== Aim of the exercise ==
Repeat the records verbatim and leave the pictures out of your copy.

== Collected data entries ==
· · · ·
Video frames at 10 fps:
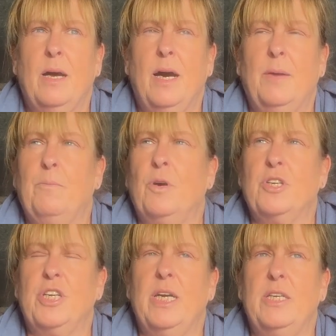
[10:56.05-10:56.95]
And
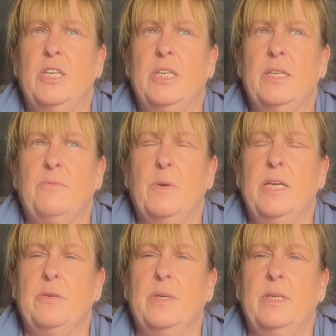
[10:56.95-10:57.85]
what changes have
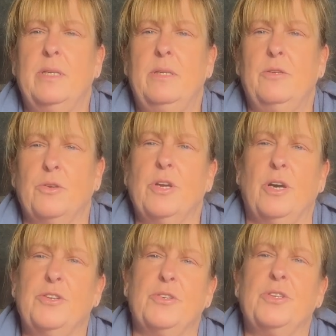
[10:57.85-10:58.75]
we done
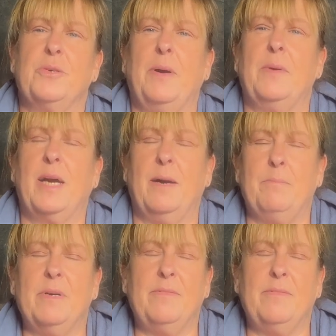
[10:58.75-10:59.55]
to our camper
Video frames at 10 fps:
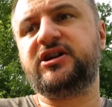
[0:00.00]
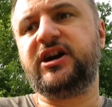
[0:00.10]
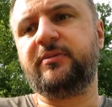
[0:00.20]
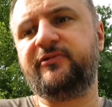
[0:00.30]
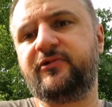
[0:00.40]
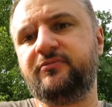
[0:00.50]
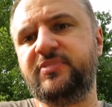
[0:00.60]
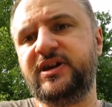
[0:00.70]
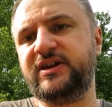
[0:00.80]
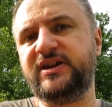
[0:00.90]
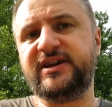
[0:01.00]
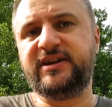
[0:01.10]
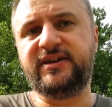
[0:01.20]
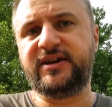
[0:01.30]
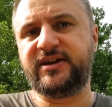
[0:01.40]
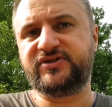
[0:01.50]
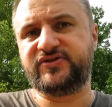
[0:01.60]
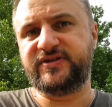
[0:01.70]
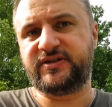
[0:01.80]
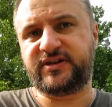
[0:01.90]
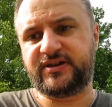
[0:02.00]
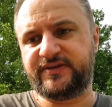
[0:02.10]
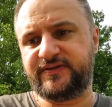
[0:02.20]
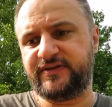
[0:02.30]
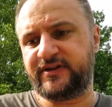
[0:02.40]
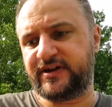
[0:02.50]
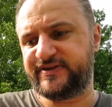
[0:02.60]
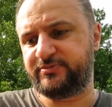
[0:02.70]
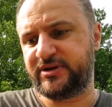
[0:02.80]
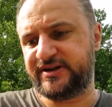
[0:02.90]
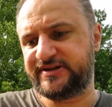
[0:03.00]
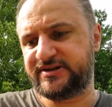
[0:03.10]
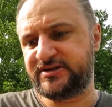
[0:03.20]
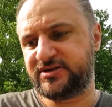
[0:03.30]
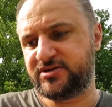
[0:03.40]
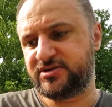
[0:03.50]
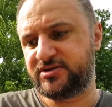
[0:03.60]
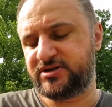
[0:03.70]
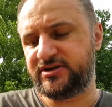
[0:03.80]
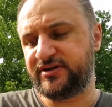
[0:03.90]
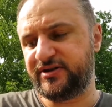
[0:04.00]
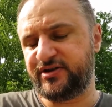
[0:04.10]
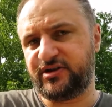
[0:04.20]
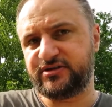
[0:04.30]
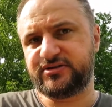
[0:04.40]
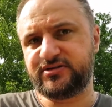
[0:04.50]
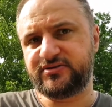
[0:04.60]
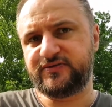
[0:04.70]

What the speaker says: come from being engaged in that space. I learned a lot.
· · · ·
== Problem solution ==
Video frames at 10 fps:
[10:56.05-10:56.95]
And
[10:56.95-10:57.85]
what changes have
[10:57.85-10:58.75]
we done
[10:58.75-10:59.55]
to our camper
Video frames at 10 fps:
[0:00.00]
[0:00.10]
[0:00.20]
[0:00.30]
[0:00.40]
[0:00.50]
[0:00.60]
[0:00.70]
[0:00.80]
[0:00.90]
[0:01.00]
[0:01.10]
[0:01.20]
[0:01.30]
[0:01.40]
[0:01.50]
[0:01.60]
[0:01.70]
[0:01.80]
[0:01.90]
[0:02.00]
[0:02.10]
[0:02.20]
[0:02.30]
[0:02.40]
[0:02.50]
[0:02.60]
[0:02.70]
[0:02.80]
[0:02.90]
[0:03.00]
[0:03.10]
[0:03.20]
[0:03.30]
[0:03.40]
[0:03.50]
[0:03.60]
[0:03.70]
[0:03.80]
[0:03.90]
[0:04.00]
[0:04.10]
[0:04.20]
[0:04.30]
[0:04.40]
[0:04.50]
[0:04.60]
[0:04.70]

What the speaker says: come from being engaged in that space. I learned a lot.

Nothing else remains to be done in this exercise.